* Aim of the exercise
Everything except the pictures should be printed exactly as it appears in the records.
::::::::::
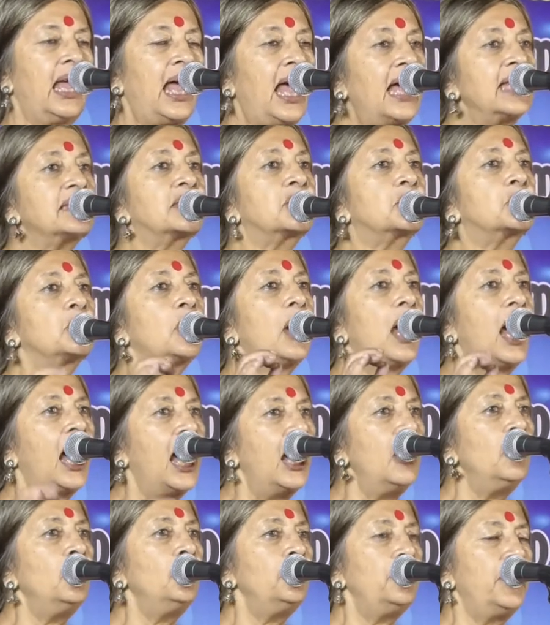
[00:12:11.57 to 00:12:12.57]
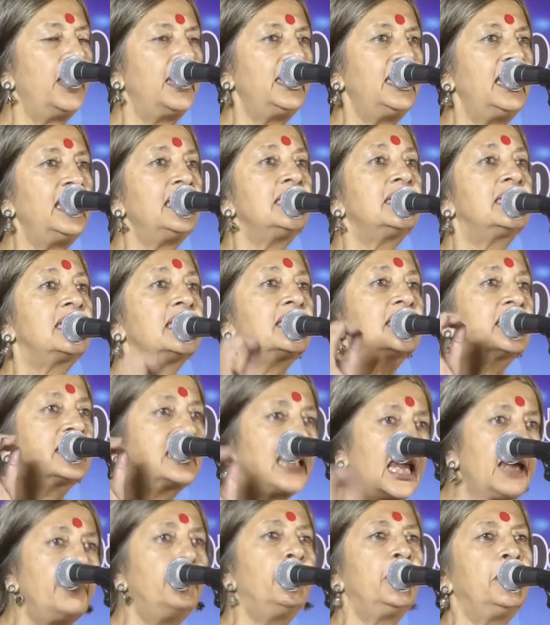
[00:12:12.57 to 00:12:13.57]
as to how many
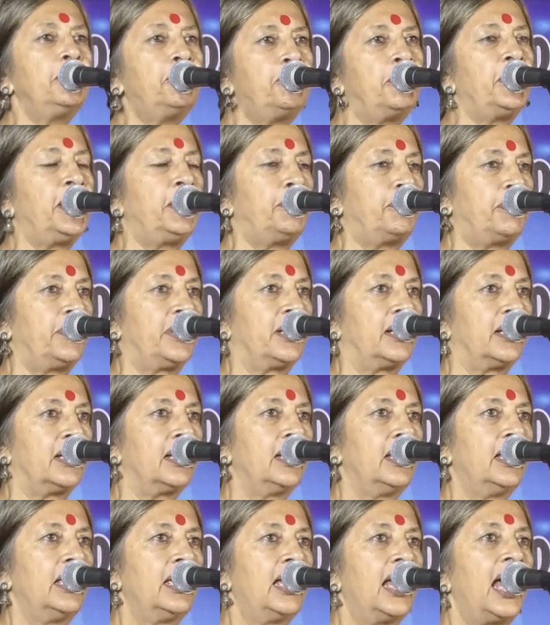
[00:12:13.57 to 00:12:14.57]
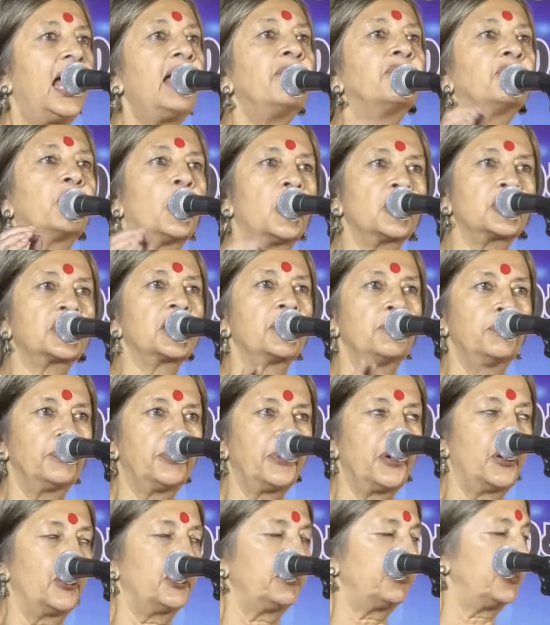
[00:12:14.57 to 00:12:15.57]
disabled people have got
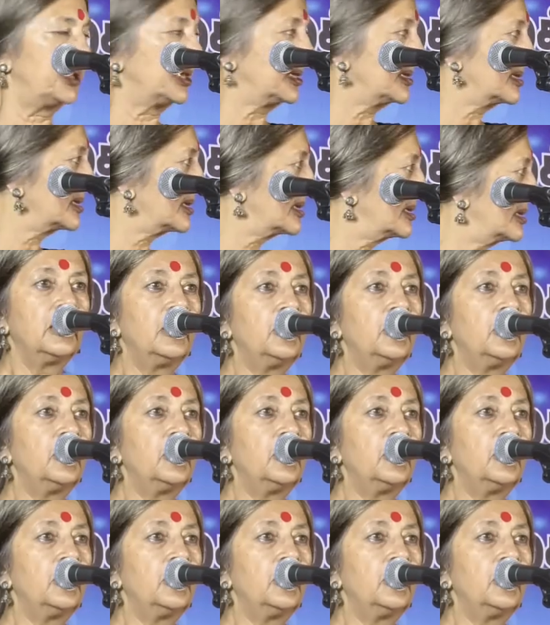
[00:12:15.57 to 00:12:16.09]
employment.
::::::::::
* Exercise solution
[00:12:11.57 to 00:12:12.57]
[00:12:12.57 to 00:12:13.57]
as to how many
[00:12:13.57 to 00:12:14.57]
[00:12:14.57 to 00:12:15.57]
disabled people have got
[00:12:15.57 to 00:12:16.09]
employment.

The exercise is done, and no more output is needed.